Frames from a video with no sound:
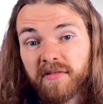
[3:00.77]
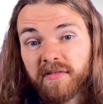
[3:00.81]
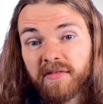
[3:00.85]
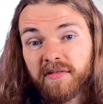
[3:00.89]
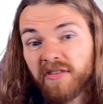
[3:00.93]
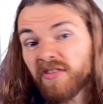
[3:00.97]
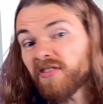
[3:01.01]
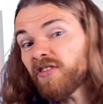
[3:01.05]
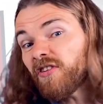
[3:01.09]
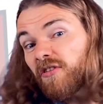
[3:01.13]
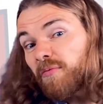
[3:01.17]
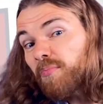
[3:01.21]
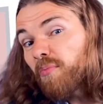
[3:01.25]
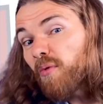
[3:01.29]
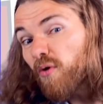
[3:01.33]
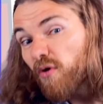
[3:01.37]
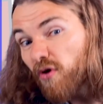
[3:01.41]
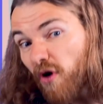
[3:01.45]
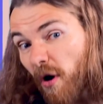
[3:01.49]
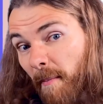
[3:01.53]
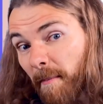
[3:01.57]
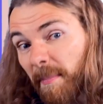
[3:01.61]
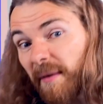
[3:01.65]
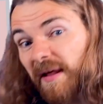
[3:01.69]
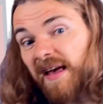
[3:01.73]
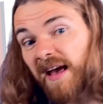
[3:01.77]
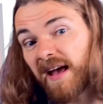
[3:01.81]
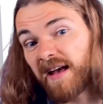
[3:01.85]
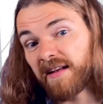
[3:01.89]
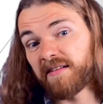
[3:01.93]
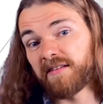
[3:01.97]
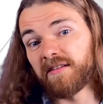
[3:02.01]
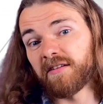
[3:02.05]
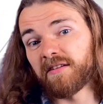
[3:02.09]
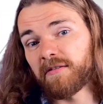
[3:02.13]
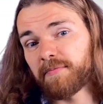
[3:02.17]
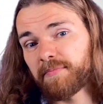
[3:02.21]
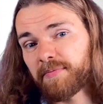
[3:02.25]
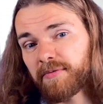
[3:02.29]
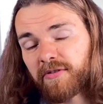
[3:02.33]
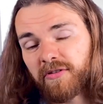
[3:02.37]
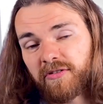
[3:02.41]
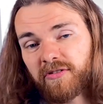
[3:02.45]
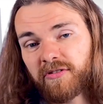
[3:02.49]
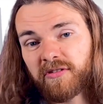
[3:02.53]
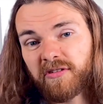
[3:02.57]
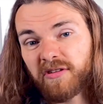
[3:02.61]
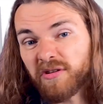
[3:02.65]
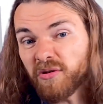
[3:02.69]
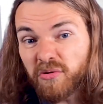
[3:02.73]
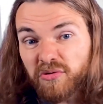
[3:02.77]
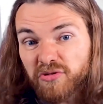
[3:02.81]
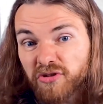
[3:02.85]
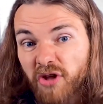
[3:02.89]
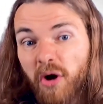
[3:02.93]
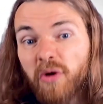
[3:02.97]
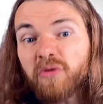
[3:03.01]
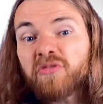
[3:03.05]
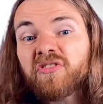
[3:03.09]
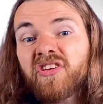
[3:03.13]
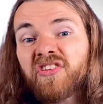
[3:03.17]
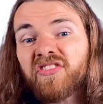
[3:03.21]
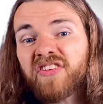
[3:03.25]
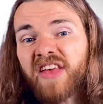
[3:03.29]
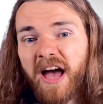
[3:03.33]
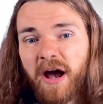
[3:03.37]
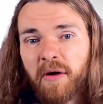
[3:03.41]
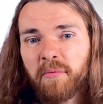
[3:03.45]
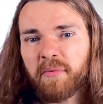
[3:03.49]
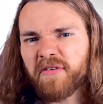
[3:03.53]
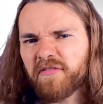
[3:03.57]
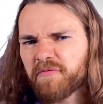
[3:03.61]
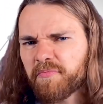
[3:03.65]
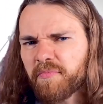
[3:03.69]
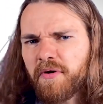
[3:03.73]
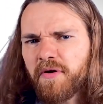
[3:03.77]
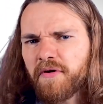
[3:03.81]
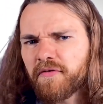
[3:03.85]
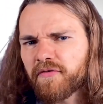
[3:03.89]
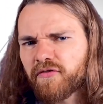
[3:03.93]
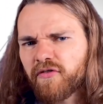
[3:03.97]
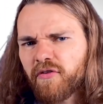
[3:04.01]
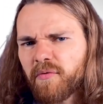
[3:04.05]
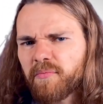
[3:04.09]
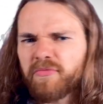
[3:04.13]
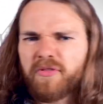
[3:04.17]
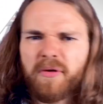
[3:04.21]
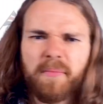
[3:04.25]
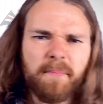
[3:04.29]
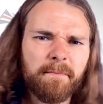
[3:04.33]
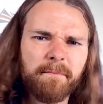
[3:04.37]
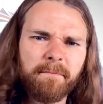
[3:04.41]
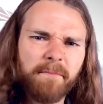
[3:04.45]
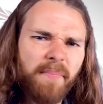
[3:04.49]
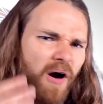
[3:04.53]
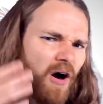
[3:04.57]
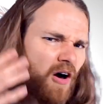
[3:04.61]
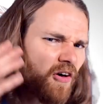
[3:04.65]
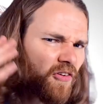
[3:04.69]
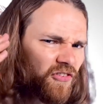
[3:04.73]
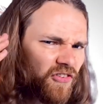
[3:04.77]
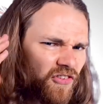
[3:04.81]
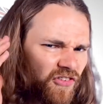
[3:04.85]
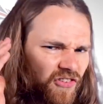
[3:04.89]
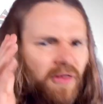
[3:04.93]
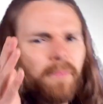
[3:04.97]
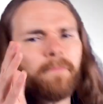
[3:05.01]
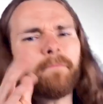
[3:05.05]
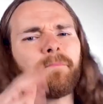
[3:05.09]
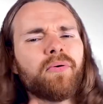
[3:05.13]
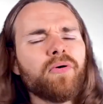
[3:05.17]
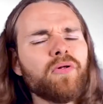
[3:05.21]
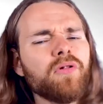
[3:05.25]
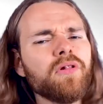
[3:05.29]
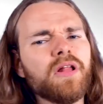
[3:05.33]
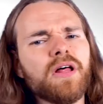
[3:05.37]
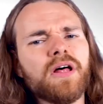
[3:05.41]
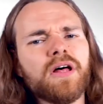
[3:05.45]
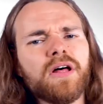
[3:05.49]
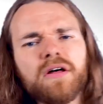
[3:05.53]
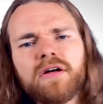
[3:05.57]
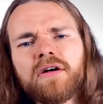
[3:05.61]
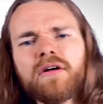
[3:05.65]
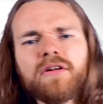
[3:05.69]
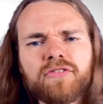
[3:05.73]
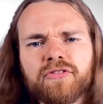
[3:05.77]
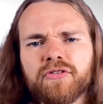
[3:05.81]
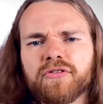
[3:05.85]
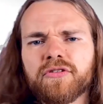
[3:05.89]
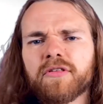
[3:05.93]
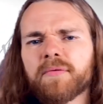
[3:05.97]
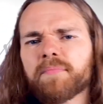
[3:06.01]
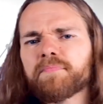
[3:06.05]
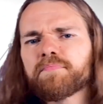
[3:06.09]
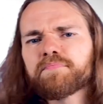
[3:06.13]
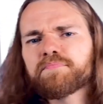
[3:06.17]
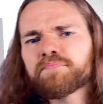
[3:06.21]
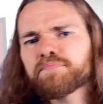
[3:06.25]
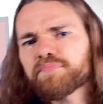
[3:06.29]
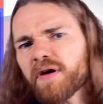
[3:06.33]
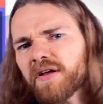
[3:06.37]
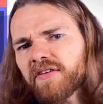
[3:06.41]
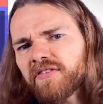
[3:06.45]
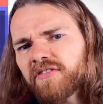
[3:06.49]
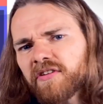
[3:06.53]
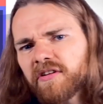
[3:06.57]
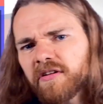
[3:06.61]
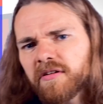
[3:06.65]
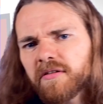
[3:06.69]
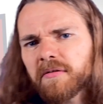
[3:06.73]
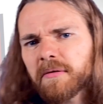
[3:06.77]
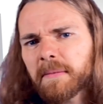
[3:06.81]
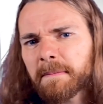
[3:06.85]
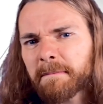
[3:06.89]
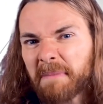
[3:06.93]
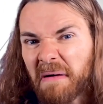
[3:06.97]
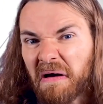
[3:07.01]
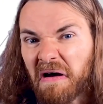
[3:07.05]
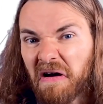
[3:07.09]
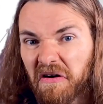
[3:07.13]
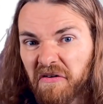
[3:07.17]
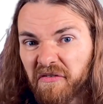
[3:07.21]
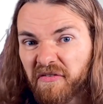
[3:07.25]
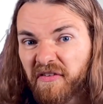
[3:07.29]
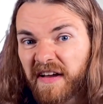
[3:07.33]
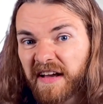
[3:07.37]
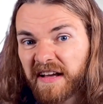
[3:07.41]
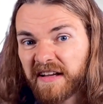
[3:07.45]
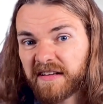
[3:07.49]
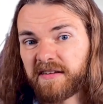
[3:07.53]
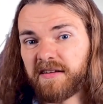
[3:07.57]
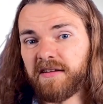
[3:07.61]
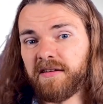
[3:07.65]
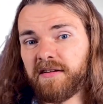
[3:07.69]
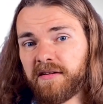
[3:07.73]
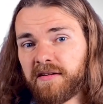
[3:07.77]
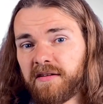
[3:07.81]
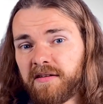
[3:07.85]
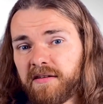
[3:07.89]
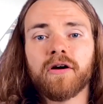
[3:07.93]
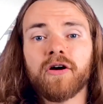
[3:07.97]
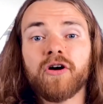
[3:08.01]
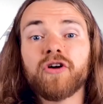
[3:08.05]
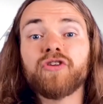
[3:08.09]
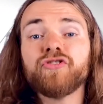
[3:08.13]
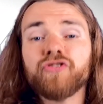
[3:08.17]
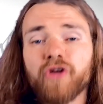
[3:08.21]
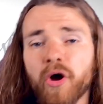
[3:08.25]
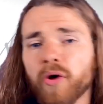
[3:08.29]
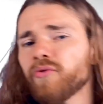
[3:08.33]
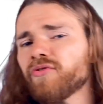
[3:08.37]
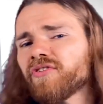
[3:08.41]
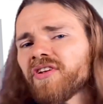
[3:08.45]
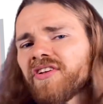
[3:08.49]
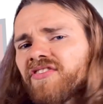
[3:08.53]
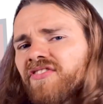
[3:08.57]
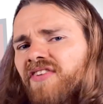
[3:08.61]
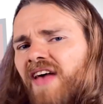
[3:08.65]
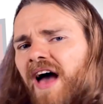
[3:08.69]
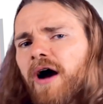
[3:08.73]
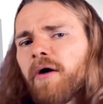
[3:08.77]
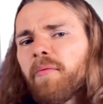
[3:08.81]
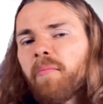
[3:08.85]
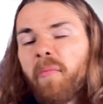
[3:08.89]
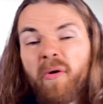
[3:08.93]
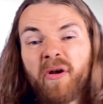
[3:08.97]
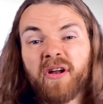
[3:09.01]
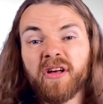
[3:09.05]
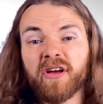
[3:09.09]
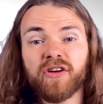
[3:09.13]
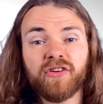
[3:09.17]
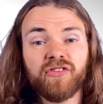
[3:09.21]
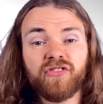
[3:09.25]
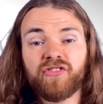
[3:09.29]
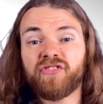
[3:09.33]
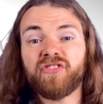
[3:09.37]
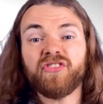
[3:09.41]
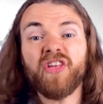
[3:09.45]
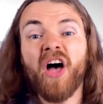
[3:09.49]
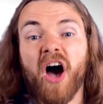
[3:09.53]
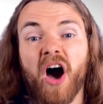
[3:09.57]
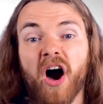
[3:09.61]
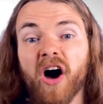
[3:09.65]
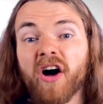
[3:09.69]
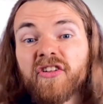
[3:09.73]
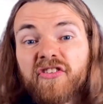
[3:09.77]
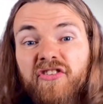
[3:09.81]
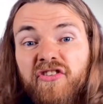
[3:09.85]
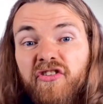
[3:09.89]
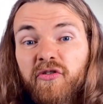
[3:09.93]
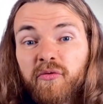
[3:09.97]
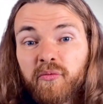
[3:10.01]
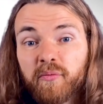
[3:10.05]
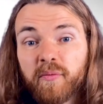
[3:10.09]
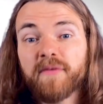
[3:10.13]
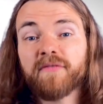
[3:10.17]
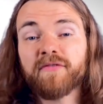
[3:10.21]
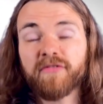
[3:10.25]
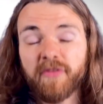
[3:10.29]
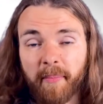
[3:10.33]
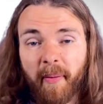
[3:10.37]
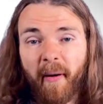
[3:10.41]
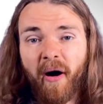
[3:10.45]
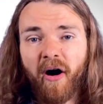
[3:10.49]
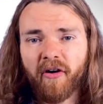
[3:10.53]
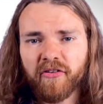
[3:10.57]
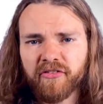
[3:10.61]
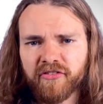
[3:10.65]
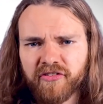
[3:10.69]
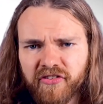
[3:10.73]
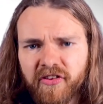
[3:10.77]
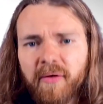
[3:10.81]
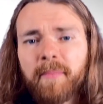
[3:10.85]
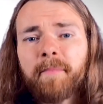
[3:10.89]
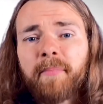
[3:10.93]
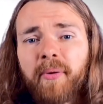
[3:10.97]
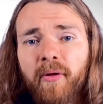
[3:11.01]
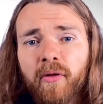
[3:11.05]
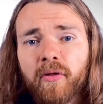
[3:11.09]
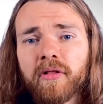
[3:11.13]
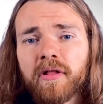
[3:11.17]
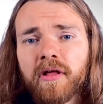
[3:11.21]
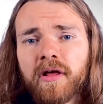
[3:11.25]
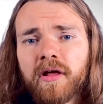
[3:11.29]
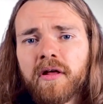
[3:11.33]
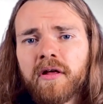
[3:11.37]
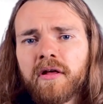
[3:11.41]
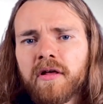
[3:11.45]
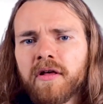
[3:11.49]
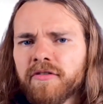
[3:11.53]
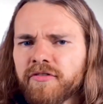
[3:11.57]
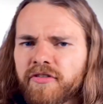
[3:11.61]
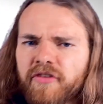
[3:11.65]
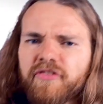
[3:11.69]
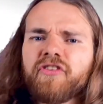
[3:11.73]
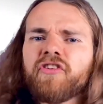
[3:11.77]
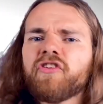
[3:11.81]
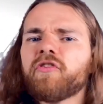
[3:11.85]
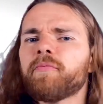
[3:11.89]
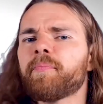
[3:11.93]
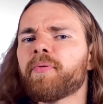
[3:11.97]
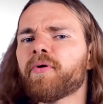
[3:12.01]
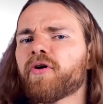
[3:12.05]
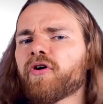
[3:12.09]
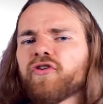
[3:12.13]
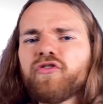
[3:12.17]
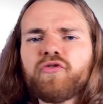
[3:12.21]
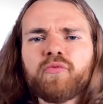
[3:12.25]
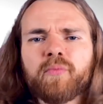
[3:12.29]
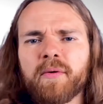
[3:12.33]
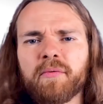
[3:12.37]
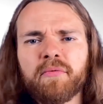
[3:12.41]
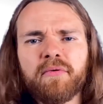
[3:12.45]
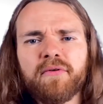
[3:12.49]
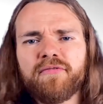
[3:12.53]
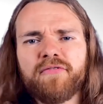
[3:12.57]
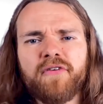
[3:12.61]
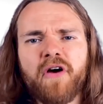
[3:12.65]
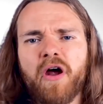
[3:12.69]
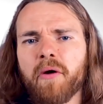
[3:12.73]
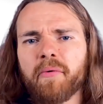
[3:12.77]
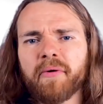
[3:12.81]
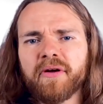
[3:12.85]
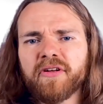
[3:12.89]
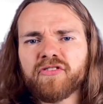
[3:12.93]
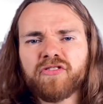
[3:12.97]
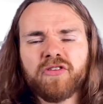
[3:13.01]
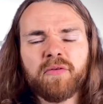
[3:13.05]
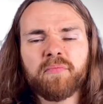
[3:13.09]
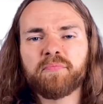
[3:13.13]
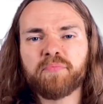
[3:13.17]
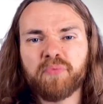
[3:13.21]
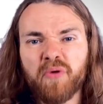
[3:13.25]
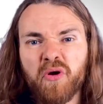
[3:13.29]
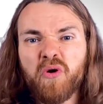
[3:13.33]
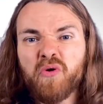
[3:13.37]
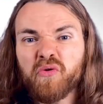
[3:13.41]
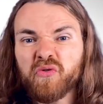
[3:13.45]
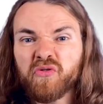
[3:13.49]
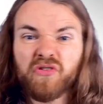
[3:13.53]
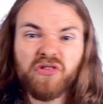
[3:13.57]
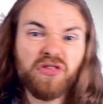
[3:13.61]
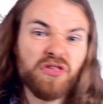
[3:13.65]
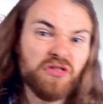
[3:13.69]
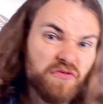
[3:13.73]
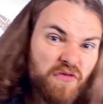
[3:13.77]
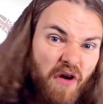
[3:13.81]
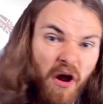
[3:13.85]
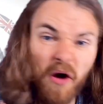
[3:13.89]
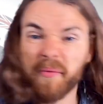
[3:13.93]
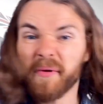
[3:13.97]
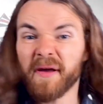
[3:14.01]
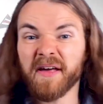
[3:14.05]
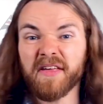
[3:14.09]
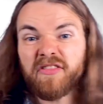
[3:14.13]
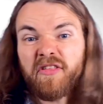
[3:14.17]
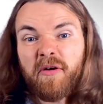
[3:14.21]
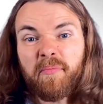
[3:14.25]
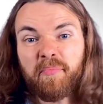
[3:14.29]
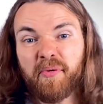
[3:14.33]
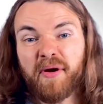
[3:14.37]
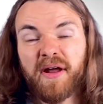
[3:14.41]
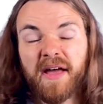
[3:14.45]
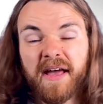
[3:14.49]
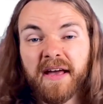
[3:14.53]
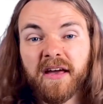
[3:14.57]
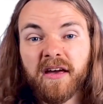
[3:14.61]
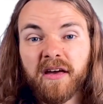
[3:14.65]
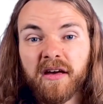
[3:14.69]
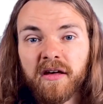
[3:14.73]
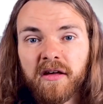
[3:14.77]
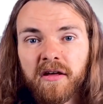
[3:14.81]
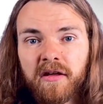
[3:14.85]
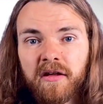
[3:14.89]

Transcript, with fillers: This is more complicated because you'll notice how we've moved from the past simple to the present perfect. Notice how Monica starts with the past simple. This is because we're referring to Bruce throwing the brick.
◆ ◆ ◆ ◆
> [WHAT THE TASK REQUIRES]: Please go through the listing and return each line that has "with" in it.

> [EXERCISE OUTPUT]:
Frames from a video with no sound:
Transcript, with fillers: This is more complicated because you'll notice how we've moved from the past simple to the present perfect. Notice how Monica starts with the past simple. This is because we're referring to Bruce throwing the brick.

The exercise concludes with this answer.